Task to complete: Nothing but a verbatim copy of the data, minus the images, should be returned.

BEGIN Given records

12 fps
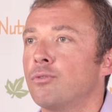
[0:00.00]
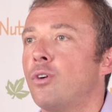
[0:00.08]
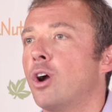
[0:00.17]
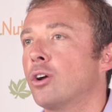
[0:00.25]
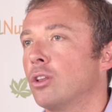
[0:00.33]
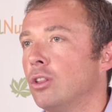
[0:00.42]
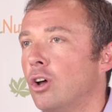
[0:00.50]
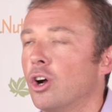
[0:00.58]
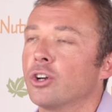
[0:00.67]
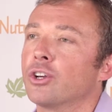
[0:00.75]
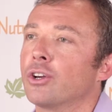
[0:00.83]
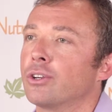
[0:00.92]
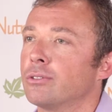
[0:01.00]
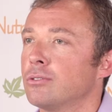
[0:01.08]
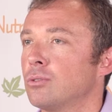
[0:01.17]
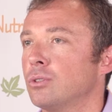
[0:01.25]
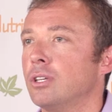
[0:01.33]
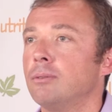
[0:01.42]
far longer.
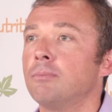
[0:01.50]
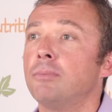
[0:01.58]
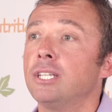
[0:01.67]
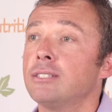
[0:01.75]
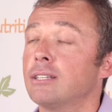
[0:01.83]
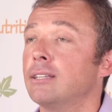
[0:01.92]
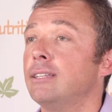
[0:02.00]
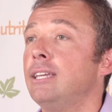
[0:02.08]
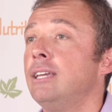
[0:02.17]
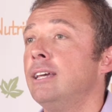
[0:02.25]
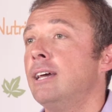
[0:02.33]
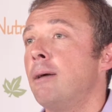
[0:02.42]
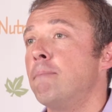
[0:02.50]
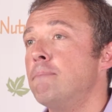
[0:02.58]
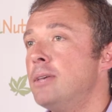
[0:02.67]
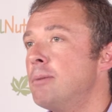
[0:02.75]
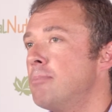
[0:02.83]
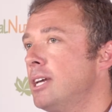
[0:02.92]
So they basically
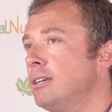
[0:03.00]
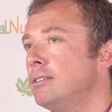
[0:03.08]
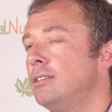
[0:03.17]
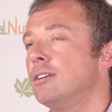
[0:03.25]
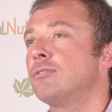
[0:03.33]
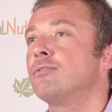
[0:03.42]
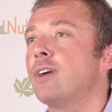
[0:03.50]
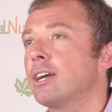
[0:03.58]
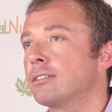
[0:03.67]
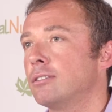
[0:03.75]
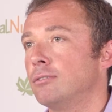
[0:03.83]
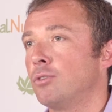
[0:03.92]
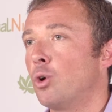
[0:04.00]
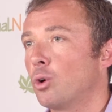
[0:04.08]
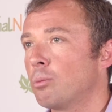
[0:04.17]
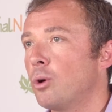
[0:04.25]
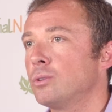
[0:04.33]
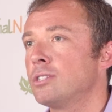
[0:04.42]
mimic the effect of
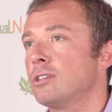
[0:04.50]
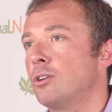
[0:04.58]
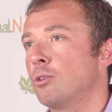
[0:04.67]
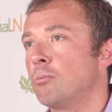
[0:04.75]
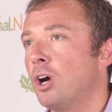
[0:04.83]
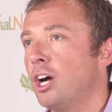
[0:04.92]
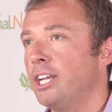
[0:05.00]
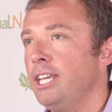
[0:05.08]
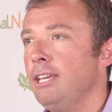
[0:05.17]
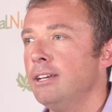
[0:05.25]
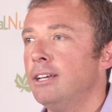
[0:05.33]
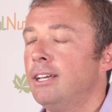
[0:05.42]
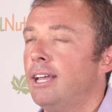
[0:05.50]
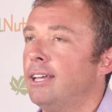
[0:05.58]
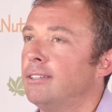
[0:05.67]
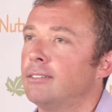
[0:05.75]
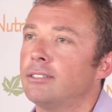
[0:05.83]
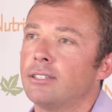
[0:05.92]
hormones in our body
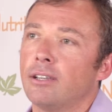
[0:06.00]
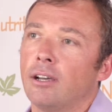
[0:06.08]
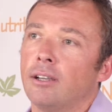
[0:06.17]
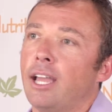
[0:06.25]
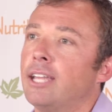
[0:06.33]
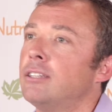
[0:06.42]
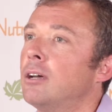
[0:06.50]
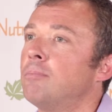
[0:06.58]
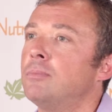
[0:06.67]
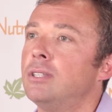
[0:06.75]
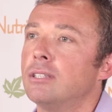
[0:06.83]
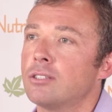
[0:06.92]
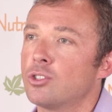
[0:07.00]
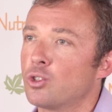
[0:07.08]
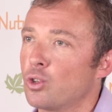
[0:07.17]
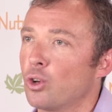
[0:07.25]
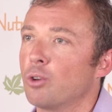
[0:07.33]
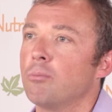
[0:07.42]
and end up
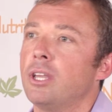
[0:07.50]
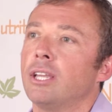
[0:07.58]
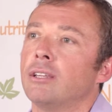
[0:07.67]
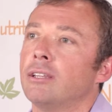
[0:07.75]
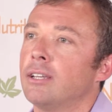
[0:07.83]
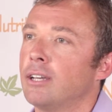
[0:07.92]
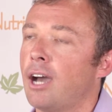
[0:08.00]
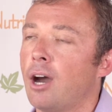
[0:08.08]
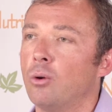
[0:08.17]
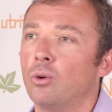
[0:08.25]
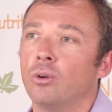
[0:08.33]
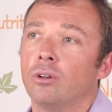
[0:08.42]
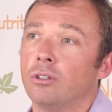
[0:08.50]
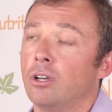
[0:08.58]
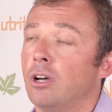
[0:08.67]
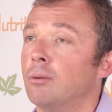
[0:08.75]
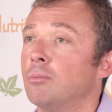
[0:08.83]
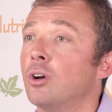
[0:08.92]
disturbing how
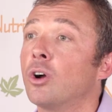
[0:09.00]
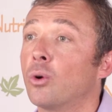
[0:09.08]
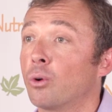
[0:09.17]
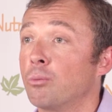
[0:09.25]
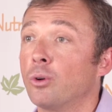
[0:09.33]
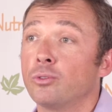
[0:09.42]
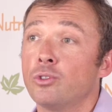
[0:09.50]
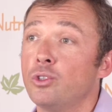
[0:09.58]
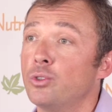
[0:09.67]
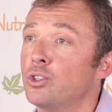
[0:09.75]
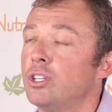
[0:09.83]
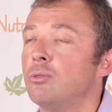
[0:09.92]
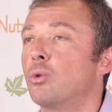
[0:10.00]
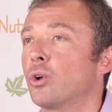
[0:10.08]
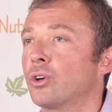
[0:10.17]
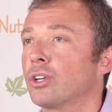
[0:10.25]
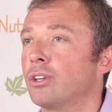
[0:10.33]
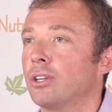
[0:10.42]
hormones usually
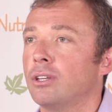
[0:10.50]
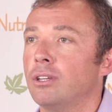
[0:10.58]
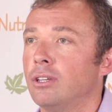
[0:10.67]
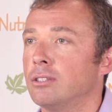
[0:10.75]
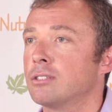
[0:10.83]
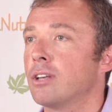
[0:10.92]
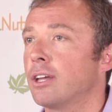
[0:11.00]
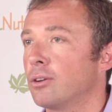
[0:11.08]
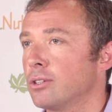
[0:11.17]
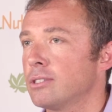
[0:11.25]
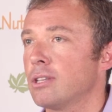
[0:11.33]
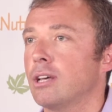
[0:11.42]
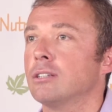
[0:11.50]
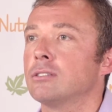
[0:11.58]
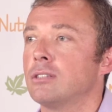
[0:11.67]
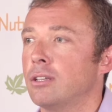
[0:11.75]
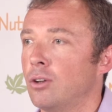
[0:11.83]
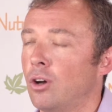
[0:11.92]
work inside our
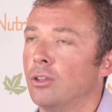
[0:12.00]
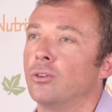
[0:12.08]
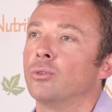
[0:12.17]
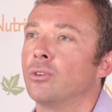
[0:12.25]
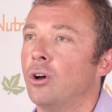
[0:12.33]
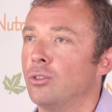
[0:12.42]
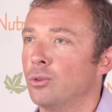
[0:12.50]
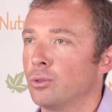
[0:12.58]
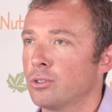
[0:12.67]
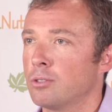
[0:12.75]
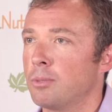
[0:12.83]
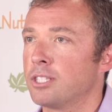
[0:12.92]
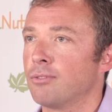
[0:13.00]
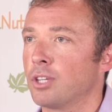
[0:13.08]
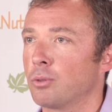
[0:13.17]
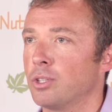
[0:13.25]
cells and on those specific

END Given records

Solution:
12 fps
[0:00.00]
[0:00.08]
[0:00.17]
[0:00.25]
[0:00.33]
[0:00.42]
[0:00.50]
[0:00.58]
[0:00.67]
[0:00.75]
[0:00.83]
[0:00.92]
[0:01.00]
[0:01.08]
[0:01.17]
[0:01.25]
[0:01.33]
[0:01.42]
far longer.
[0:01.50]
[0:01.58]
[0:01.67]
[0:01.75]
[0:01.83]
[0:01.92]
[0:02.00]
[0:02.08]
[0:02.17]
[0:02.25]
[0:02.33]
[0:02.42]
[0:02.50]
[0:02.58]
[0:02.67]
[0:02.75]
[0:02.83]
[0:02.92]
So they basically
[0:03.00]
[0:03.08]
[0:03.17]
[0:03.25]
[0:03.33]
[0:03.42]
[0:03.50]
[0:03.58]
[0:03.67]
[0:03.75]
[0:03.83]
[0:03.92]
[0:04.00]
[0:04.08]
[0:04.17]
[0:04.25]
[0:04.33]
[0:04.42]
mimic the effect of
[0:04.50]
[0:04.58]
[0:04.67]
[0:04.75]
[0:04.83]
[0:04.92]
[0:05.00]
[0:05.08]
[0:05.17]
[0:05.25]
[0:05.33]
[0:05.42]
[0:05.50]
[0:05.58]
[0:05.67]
[0:05.75]
[0:05.83]
[0:05.92]
hormones in our body
[0:06.00]
[0:06.08]
[0:06.17]
[0:06.25]
[0:06.33]
[0:06.42]
[0:06.50]
[0:06.58]
[0:06.67]
[0:06.75]
[0:06.83]
[0:06.92]
[0:07.00]
[0:07.08]
[0:07.17]
[0:07.25]
[0:07.33]
[0:07.42]
and end up
[0:07.50]
[0:07.58]
[0:07.67]
[0:07.75]
[0:07.83]
[0:07.92]
[0:08.00]
[0:08.08]
[0:08.17]
[0:08.25]
[0:08.33]
[0:08.42]
[0:08.50]
[0:08.58]
[0:08.67]
[0:08.75]
[0:08.83]
[0:08.92]
disturbing how
[0:09.00]
[0:09.08]
[0:09.17]
[0:09.25]
[0:09.33]
[0:09.42]
[0:09.50]
[0:09.58]
[0:09.67]
[0:09.75]
[0:09.83]
[0:09.92]
[0:10.00]
[0:10.08]
[0:10.17]
[0:10.25]
[0:10.33]
[0:10.42]
hormones usually
[0:10.50]
[0:10.58]
[0:10.67]
[0:10.75]
[0:10.83]
[0:10.92]
[0:11.00]
[0:11.08]
[0:11.17]
[0:11.25]
[0:11.33]
[0:11.42]
[0:11.50]
[0:11.58]
[0:11.67]
[0:11.75]
[0:11.83]
[0:11.92]
work inside our
[0:12.00]
[0:12.08]
[0:12.17]
[0:12.25]
[0:12.33]
[0:12.42]
[0:12.50]
[0:12.58]
[0:12.67]
[0:12.75]
[0:12.83]
[0:12.92]
[0:13.00]
[0:13.08]
[0:13.17]
[0:13.25]
cells and on those specific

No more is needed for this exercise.